#### DATA RECORDS
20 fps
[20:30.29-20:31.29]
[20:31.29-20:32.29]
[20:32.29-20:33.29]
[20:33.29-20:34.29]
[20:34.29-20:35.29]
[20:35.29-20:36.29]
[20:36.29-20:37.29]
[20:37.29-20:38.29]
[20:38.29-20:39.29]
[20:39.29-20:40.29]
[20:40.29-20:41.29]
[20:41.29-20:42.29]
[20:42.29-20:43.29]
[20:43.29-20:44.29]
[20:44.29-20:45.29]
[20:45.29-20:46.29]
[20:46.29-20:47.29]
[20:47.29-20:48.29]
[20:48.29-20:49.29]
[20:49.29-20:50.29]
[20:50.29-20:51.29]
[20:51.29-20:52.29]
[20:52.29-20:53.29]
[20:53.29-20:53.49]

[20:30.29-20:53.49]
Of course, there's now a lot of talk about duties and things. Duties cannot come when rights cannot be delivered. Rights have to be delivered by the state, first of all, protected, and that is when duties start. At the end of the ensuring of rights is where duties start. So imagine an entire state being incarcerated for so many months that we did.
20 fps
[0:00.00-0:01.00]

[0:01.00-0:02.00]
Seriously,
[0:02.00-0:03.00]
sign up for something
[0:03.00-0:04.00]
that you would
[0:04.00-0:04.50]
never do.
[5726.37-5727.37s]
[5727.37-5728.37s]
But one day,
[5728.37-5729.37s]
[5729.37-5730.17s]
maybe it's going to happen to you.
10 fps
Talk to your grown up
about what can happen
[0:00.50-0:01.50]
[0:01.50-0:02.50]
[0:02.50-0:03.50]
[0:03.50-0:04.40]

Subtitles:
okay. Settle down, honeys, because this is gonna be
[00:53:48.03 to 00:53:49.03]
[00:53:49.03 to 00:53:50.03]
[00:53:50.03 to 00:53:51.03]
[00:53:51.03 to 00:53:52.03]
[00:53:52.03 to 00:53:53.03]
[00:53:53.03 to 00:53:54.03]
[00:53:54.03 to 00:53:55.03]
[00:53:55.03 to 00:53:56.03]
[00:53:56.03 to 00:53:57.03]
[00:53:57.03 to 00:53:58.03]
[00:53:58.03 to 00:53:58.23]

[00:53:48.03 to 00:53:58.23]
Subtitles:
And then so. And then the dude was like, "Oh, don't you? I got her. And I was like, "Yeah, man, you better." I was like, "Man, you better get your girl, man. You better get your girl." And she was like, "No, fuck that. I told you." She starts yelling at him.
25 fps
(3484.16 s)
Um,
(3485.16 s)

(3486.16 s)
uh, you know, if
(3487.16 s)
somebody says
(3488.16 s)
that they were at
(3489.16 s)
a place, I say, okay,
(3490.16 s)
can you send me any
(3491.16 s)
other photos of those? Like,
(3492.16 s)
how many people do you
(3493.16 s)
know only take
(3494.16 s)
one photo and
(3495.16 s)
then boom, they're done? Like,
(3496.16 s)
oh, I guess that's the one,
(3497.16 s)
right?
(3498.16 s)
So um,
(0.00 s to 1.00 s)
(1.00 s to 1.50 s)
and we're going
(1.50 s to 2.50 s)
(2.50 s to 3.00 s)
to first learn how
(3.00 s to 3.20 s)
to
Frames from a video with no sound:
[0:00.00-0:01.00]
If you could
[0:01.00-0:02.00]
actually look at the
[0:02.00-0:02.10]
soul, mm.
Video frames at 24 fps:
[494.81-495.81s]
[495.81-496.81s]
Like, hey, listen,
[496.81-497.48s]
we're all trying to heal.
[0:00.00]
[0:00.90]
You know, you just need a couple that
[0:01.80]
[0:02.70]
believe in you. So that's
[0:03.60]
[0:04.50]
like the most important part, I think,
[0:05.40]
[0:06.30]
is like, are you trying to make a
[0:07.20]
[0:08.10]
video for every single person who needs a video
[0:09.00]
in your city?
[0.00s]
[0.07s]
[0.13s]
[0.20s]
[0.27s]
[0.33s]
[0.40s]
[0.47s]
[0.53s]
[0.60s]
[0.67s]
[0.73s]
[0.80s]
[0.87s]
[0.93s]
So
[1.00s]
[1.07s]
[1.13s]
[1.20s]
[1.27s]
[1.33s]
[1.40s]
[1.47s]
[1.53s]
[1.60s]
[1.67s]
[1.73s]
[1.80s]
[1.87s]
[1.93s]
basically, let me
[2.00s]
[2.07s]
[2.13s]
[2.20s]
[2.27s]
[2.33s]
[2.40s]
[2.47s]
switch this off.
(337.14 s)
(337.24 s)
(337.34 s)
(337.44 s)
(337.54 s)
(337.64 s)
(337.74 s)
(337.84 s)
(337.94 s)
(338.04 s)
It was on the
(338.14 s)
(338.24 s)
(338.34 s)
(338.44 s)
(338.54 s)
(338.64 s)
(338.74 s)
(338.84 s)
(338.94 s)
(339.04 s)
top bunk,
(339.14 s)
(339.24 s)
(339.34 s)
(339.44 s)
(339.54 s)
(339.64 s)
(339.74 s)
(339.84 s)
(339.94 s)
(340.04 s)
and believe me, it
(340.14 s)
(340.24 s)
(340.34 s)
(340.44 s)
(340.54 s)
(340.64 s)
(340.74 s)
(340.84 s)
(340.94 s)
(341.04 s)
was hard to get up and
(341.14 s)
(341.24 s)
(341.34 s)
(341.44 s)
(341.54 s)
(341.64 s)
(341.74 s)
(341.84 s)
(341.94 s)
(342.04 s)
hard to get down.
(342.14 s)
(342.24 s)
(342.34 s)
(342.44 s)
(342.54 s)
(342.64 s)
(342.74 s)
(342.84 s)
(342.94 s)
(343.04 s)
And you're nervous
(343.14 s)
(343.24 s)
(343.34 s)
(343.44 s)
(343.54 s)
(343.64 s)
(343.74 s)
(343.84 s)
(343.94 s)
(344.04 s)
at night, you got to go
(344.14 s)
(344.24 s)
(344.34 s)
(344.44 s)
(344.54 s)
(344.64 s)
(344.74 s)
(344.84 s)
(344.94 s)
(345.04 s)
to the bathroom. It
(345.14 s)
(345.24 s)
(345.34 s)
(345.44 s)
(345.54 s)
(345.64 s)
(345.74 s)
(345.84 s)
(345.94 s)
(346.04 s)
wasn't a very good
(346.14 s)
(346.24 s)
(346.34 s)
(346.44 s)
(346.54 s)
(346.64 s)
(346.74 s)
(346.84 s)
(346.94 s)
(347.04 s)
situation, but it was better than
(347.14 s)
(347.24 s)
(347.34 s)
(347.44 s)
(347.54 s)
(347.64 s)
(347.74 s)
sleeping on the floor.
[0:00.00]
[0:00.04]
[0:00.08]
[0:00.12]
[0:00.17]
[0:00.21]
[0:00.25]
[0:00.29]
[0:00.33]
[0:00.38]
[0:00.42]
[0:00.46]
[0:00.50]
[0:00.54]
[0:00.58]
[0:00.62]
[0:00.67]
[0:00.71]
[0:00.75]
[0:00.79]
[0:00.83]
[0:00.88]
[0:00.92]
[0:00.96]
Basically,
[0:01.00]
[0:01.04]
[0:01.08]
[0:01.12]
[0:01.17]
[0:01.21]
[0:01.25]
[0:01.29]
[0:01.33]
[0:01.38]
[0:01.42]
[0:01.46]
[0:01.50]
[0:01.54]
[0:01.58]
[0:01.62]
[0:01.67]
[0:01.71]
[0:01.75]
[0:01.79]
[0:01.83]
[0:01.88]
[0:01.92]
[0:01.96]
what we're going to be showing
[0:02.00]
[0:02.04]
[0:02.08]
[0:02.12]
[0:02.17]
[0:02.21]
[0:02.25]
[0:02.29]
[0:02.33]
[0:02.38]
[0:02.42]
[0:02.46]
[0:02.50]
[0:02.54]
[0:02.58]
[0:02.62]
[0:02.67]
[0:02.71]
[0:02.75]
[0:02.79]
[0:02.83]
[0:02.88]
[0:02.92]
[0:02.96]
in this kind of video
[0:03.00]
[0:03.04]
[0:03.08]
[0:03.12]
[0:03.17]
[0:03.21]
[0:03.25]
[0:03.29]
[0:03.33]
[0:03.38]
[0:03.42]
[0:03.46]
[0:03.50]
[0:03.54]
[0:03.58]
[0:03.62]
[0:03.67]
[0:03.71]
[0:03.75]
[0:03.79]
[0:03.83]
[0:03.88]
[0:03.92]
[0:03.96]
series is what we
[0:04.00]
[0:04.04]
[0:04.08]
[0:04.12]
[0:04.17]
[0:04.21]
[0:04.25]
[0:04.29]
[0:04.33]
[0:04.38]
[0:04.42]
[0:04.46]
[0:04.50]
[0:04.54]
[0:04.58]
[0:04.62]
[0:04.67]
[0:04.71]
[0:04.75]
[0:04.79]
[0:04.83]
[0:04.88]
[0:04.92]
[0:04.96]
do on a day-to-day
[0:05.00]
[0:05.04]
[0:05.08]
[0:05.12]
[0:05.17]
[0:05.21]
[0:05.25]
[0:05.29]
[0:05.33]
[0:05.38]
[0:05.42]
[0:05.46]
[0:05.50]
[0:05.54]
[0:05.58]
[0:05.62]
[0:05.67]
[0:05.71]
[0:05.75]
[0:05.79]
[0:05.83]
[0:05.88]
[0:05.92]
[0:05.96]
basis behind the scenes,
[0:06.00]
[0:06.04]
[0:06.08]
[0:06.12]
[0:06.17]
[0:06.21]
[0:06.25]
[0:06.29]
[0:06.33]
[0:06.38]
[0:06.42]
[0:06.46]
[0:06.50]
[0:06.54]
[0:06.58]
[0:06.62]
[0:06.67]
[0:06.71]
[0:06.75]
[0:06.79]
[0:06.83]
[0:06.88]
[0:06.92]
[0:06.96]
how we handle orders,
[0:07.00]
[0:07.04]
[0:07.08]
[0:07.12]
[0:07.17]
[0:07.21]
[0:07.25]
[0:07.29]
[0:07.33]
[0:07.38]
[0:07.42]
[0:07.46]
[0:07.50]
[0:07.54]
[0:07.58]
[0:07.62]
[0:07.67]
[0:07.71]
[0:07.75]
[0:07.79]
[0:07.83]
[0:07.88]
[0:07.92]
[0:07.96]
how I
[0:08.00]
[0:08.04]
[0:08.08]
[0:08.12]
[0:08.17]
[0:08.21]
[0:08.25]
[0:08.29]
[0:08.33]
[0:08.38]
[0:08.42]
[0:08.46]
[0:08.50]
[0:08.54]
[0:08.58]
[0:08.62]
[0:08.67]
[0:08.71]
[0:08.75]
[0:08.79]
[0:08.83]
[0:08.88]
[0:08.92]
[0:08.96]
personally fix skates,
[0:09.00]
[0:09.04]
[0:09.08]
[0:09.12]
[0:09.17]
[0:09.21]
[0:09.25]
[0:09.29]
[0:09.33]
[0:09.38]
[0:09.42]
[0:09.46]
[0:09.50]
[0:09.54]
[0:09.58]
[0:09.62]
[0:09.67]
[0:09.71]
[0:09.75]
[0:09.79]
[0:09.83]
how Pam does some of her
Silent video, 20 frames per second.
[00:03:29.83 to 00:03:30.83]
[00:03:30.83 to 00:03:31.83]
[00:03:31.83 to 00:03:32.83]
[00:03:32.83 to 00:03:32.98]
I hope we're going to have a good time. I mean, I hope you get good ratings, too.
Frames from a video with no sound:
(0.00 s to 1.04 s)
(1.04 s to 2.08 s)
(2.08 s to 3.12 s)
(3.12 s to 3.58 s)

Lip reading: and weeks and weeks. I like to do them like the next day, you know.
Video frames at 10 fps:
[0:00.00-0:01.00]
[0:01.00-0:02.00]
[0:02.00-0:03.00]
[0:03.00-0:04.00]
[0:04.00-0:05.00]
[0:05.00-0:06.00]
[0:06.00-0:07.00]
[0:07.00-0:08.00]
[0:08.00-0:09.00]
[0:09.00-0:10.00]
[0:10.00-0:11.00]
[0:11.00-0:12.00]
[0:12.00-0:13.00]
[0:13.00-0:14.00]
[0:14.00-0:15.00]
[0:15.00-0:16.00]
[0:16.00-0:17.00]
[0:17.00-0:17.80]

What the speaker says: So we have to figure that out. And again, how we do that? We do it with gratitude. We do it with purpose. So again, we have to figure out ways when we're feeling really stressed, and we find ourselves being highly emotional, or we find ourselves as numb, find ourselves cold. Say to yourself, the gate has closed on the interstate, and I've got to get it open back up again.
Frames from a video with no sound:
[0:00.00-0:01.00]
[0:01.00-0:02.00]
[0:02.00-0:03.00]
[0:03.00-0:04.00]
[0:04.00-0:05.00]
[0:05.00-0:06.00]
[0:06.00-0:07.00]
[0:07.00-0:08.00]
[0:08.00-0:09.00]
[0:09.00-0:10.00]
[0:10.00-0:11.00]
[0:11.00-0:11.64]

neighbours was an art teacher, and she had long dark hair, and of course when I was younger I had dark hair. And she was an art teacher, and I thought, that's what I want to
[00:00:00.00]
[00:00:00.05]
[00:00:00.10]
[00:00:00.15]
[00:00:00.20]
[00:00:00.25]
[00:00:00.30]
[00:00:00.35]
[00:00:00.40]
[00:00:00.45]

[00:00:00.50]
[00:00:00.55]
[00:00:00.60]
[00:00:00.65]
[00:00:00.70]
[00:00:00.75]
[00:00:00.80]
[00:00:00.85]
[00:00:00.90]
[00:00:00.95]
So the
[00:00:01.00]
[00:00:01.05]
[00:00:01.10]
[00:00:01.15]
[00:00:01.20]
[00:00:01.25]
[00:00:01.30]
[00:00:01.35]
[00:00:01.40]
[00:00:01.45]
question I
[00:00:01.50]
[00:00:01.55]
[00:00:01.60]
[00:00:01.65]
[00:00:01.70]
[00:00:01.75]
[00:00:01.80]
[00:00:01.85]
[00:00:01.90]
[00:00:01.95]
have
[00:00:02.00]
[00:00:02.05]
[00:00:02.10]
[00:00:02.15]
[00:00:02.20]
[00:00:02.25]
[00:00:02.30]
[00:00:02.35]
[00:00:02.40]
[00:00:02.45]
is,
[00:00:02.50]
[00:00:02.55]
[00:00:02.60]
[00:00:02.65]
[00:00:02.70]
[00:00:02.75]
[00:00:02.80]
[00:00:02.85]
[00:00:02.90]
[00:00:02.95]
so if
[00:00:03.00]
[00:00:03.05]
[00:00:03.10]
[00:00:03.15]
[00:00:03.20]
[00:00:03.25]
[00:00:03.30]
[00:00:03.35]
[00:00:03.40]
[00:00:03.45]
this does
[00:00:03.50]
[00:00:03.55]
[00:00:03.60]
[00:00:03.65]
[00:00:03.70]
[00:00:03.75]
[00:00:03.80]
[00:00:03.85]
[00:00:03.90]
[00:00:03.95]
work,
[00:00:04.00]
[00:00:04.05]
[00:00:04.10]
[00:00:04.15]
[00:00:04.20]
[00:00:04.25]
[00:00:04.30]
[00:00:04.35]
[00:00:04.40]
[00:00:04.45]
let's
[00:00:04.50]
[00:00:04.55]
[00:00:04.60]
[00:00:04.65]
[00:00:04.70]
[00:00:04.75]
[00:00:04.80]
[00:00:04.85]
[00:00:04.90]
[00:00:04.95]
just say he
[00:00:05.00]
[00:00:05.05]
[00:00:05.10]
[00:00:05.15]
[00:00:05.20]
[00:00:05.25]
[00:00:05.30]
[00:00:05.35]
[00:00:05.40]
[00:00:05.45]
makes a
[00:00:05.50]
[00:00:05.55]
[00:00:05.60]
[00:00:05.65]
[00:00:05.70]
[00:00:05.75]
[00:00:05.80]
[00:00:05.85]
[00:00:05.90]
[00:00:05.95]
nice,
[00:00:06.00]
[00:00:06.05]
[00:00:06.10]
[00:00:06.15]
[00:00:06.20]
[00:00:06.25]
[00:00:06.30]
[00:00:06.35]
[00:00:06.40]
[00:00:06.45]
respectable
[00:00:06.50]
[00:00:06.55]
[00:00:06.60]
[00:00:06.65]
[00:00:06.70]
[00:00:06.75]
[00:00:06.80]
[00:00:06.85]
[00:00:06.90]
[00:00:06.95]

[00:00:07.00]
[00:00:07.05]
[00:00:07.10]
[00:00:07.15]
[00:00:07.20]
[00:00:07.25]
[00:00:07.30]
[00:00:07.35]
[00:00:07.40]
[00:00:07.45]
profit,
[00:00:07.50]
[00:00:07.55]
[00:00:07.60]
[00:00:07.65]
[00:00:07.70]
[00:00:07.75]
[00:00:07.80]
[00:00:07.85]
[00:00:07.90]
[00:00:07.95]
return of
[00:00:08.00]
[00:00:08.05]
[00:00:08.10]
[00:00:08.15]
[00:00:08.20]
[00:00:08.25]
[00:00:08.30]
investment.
########
PROBLEM TO SOLVE
In the listing above, find the line with "[00:00:00.30]" and the line with "[00:00:05.90]", then print exactly those two lines and every line between them, and nothing more.

YOUR RESPONSE
[00:00:00.30]
[00:00:00.35]
[00:00:00.40]
[00:00:00.45]

[00:00:00.50]
[00:00:00.55]
[00:00:00.60]
[00:00:00.65]
[00:00:00.70]
[00:00:00.75]
[00:00:00.80]
[00:00:00.85]
[00:00:00.90]
[00:00:00.95]
So the
[00:00:01.00]
[00:00:01.05]
[00:00:01.10]
[00:00:01.15]
[00:00:01.20]
[00:00:01.25]
[00:00:01.30]
[00:00:01.35]
[00:00:01.40]
[00:00:01.45]
question I
[00:00:01.50]
[00:00:01.55]
[00:00:01.60]
[00:00:01.65]
[00:00:01.70]
[00:00:01.75]
[00:00:01.80]
[00:00:01.85]
[00:00:01.90]
[00:00:01.95]
have
[00:00:02.00]
[00:00:02.05]
[00:00:02.10]
[00:00:02.15]
[00:00:02.20]
[00:00:02.25]
[00:00:02.30]
[00:00:02.35]
[00:00:02.40]
[00:00:02.45]
is,
[00:00:02.50]
[00:00:02.55]
[00:00:02.60]
[00:00:02.65]
[00:00:02.70]
[00:00:02.75]
[00:00:02.80]
[00:00:02.85]
[00:00:02.90]
[00:00:02.95]
so if
[00:00:03.00]
[00:00:03.05]
[00:00:03.10]
[00:00:03.15]
[00:00:03.20]
[00:00:03.25]
[00:00:03.30]
[00:00:03.35]
[00:00:03.40]
[00:00:03.45]
this does
[00:00:03.50]
[00:00:03.55]
[00:00:03.60]
[00:00:03.65]
[00:00:03.70]
[00:00:03.75]
[00:00:03.80]
[00:00:03.85]
[00:00:03.90]
[00:00:03.95]
work,
[00:00:04.00]
[00:00:04.05]
[00:00:04.10]
[00:00:04.15]
[00:00:04.20]
[00:00:04.25]
[00:00:04.30]
[00:00:04.35]
[00:00:04.40]
[00:00:04.45]
let's
[00:00:04.50]
[00:00:04.55]
[00:00:04.60]
[00:00:04.65]
[00:00:04.70]
[00:00:04.75]
[00:00:04.80]
[00:00:04.85]
[00:00:04.90]
[00:00:04.95]
just say he
[00:00:05.00]
[00:00:05.05]
[00:00:05.10]
[00:00:05.15]
[00:00:05.20]
[00:00:05.25]
[00:00:05.30]
[00:00:05.35]
[00:00:05.40]
[00:00:05.45]
makes a
[00:00:05.50]
[00:00:05.55]
[00:00:05.60]
[00:00:05.65]
[00:00:05.70]
[00:00:05.75]
[00:00:05.80]
[00:00:05.85]
[00:00:05.90]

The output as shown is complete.